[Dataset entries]
::::::

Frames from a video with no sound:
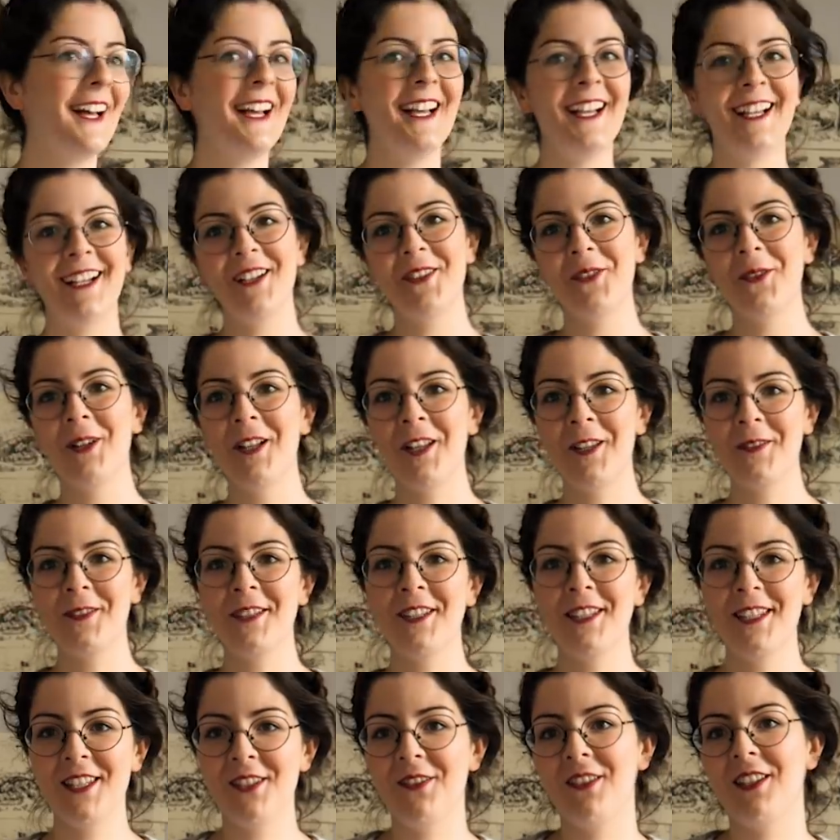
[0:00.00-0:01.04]
Uh, welcome to
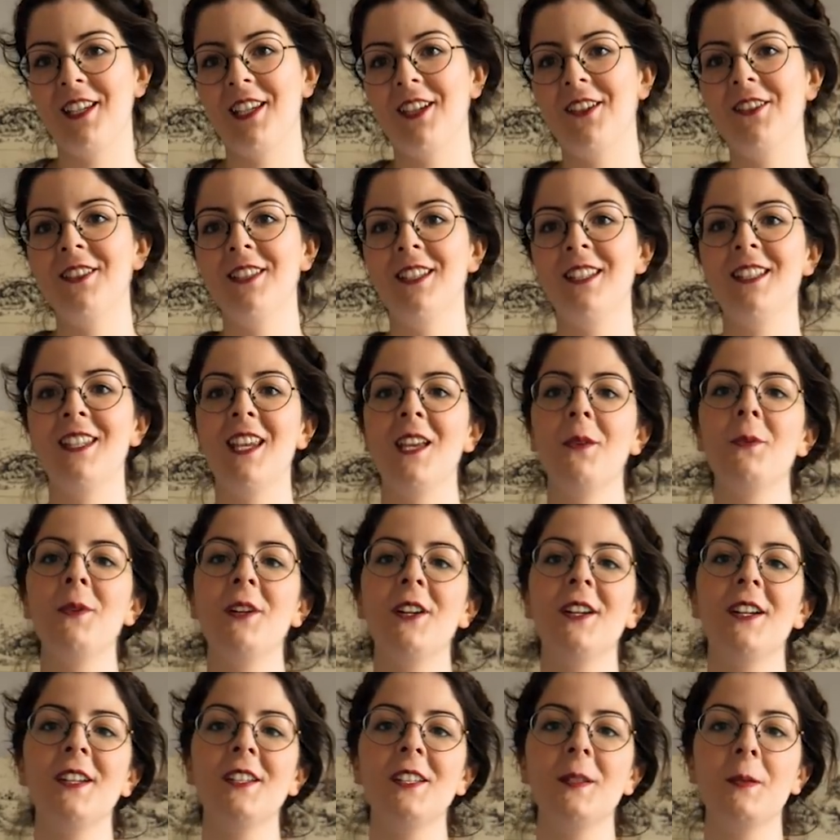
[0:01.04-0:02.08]
this video. Today we are
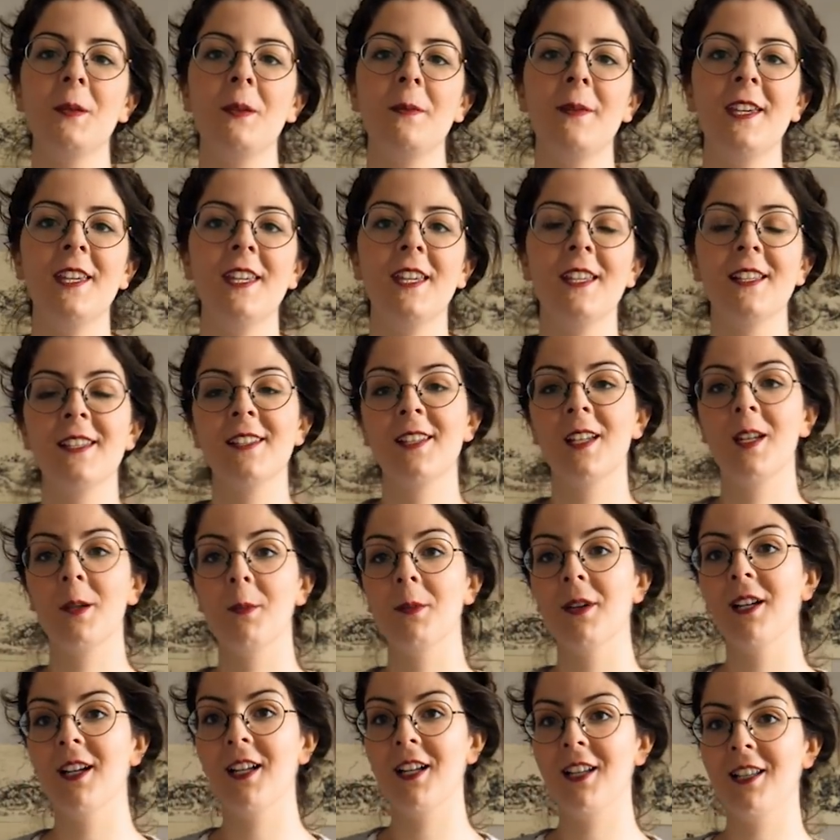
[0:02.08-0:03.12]
going to be making
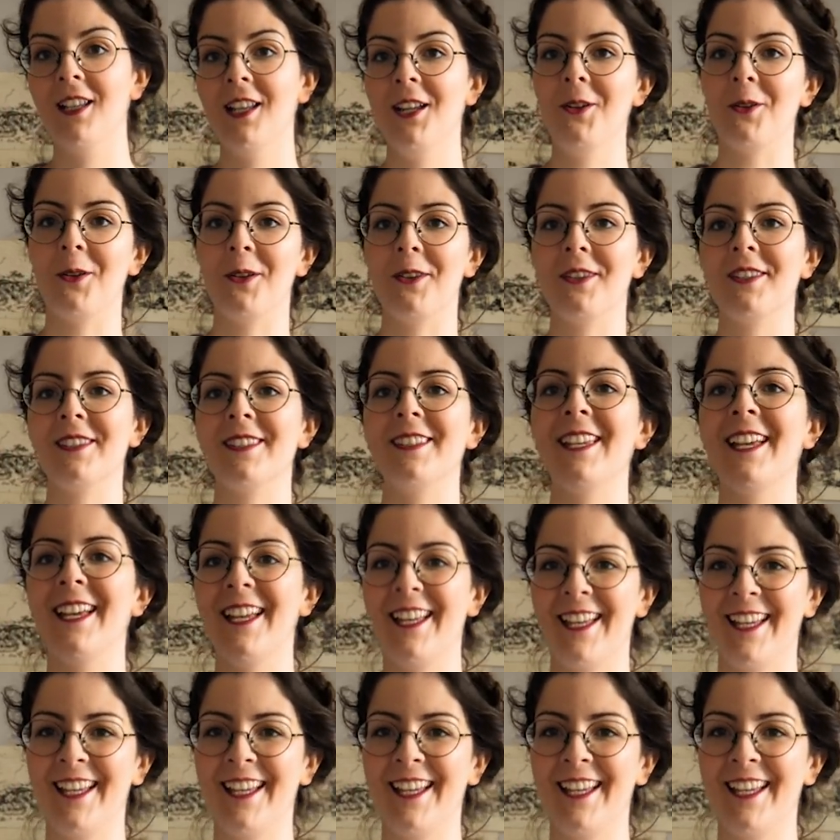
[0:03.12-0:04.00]
some clothes.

::::::

◆ **Exercise requirements**:
Exact reproduction of the entries above is what's needed; images stay out.

◆ **Solved problem**:
Frames from a video with no sound:
[0:00.00-0:01.04]
Uh, welcome to
[0:01.04-0:02.08]
this video. Today we are
[0:02.08-0:03.12]
going to be making
[0:03.12-0:04.00]
some clothes.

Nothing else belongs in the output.